### Exercise goal
Every record below, from first to last, should be copied exactly; leave the pictures out.

--- START ---

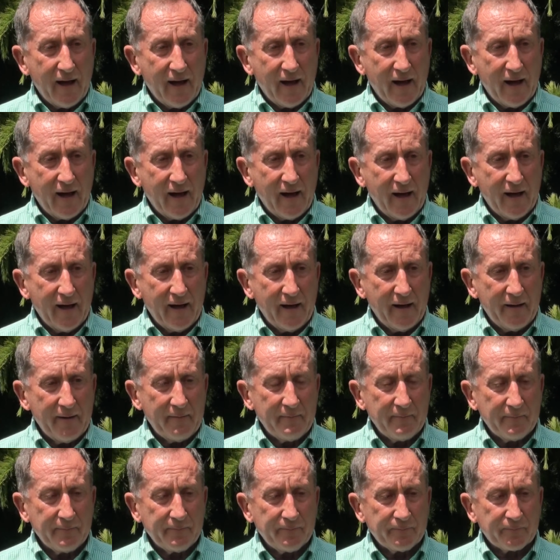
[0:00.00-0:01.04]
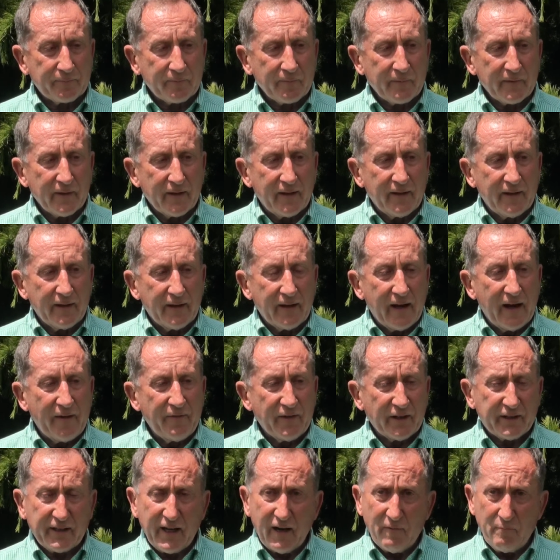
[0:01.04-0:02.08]
and
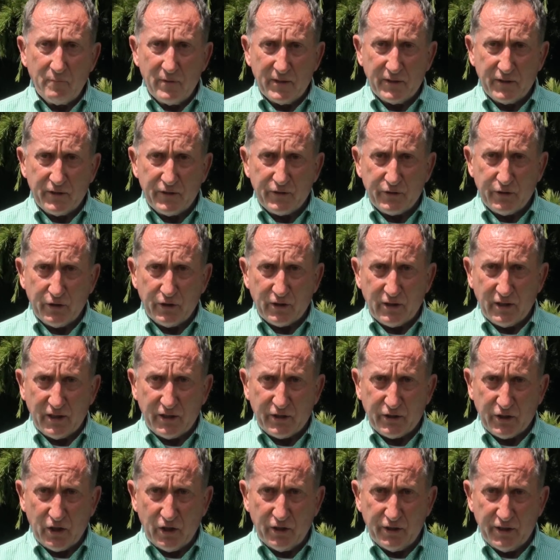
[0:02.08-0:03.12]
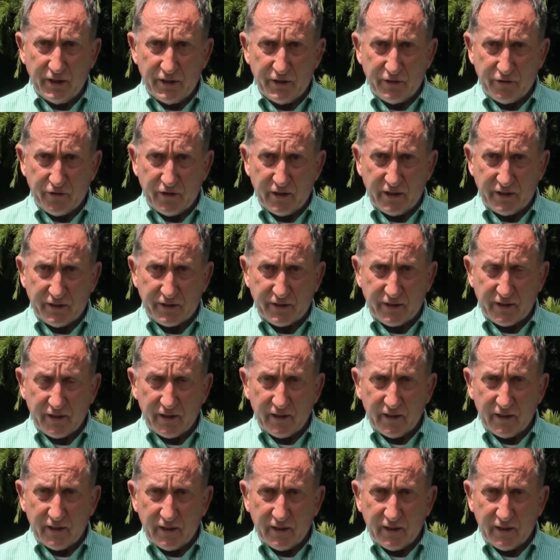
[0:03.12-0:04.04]
the government certainly showed interest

--- END ---

### Result of the task
[0:00.00-0:01.04]
[0:01.04-0:02.08]
and
[0:02.08-0:03.12]
[0:03.12-0:04.04]
the government certainly showed interest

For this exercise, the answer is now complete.